** Opening Information block **

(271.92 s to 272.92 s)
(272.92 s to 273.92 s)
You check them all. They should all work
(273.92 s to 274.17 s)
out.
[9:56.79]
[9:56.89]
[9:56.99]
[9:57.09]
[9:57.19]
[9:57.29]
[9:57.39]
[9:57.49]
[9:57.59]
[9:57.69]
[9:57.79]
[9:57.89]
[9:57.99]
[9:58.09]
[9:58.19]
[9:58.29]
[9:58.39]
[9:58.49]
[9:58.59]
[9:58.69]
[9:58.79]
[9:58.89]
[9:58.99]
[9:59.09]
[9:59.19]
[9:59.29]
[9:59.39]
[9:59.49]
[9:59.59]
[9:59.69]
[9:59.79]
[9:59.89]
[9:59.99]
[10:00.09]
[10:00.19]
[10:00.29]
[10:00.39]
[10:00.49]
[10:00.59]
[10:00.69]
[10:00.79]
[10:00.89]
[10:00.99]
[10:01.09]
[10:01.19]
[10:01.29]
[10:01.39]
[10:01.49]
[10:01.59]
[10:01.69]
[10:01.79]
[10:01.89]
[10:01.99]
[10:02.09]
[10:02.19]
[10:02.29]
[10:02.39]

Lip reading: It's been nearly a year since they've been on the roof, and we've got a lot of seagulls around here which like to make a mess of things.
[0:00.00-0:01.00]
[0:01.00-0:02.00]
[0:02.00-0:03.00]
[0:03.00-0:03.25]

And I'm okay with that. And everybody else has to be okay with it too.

** Closing Information block **
** Opening Information block **

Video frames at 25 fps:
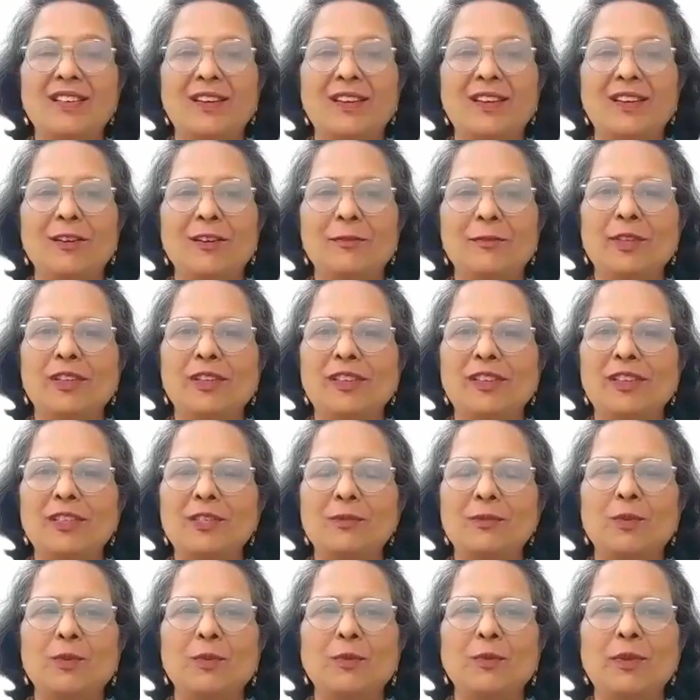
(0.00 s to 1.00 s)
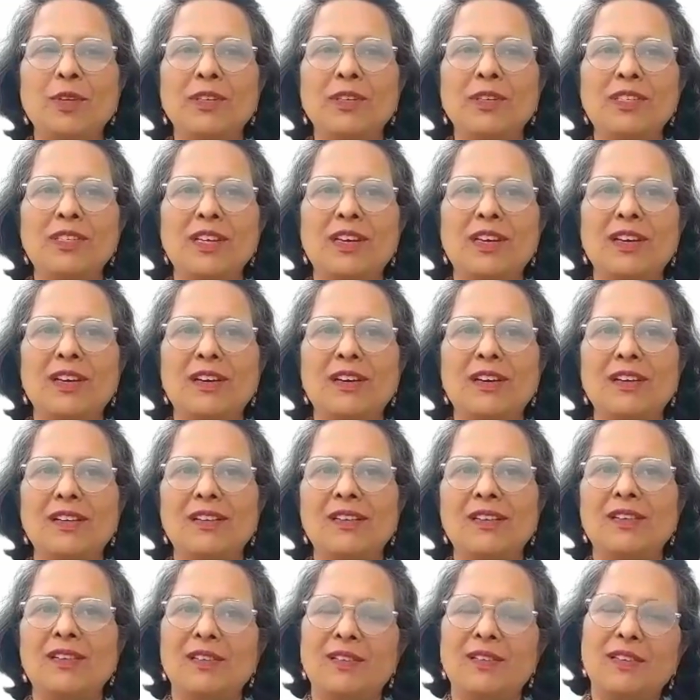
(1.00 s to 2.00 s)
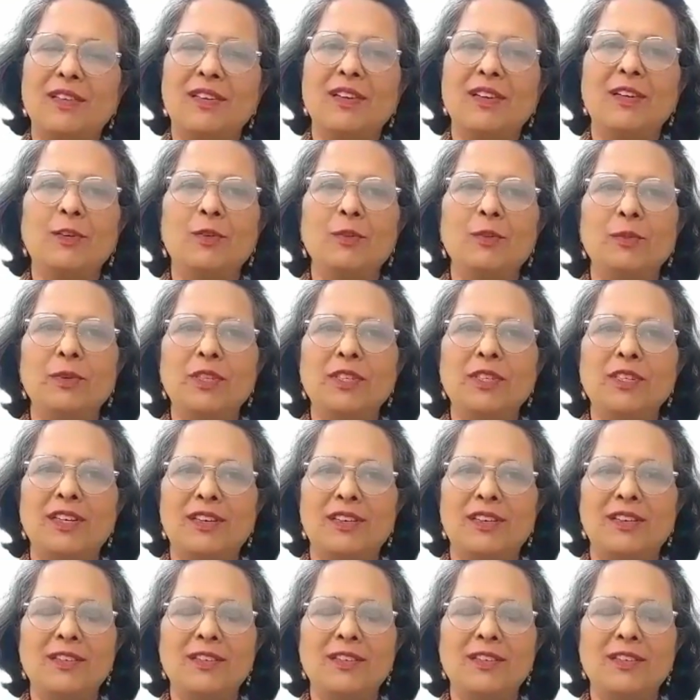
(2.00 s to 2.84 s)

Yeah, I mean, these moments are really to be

** Closing Information block **

Task objective — Using the records above, write out exactly the lines between the one holding "(271.92 s to 272.92 s)" and the one holding "[0:02.00-0:03.00]", inclusive; leave everything else out.

Expected answer —
(271.92 s to 272.92 s)
(272.92 s to 273.92 s)
You check them all. They should all work
(273.92 s to 274.17 s)
out.
[9:56.79]
[9:56.89]
[9:56.99]
[9:57.09]
[9:57.19]
[9:57.29]
[9:57.39]
[9:57.49]
[9:57.59]
[9:57.69]
[9:57.79]
[9:57.89]
[9:57.99]
[9:58.09]
[9:58.19]
[9:58.29]
[9:58.39]
[9:58.49]
[9:58.59]
[9:58.69]
[9:58.79]
[9:58.89]
[9:58.99]
[9:59.09]
[9:59.19]
[9:59.29]
[9:59.39]
[9:59.49]
[9:59.59]
[9:59.69]
[9:59.79]
[9:59.89]
[9:59.99]
[10:00.09]
[10:00.19]
[10:00.29]
[10:00.39]
[10:00.49]
[10:00.59]
[10:00.69]
[10:00.79]
[10:00.89]
[10:00.99]
[10:01.09]
[10:01.19]
[10:01.29]
[10:01.39]
[10:01.49]
[10:01.59]
[10:01.69]
[10:01.79]
[10:01.89]
[10:01.99]
[10:02.09]
[10:02.19]
[10:02.29]
[10:02.39]

Lip reading: It's been nearly a year since they've been on the roof, and we've got a lot of seagulls around here which like to make a mess of things.
[0:00.00-0:01.00]
[0:01.00-0:02.00]
[0:02.00-0:03.00]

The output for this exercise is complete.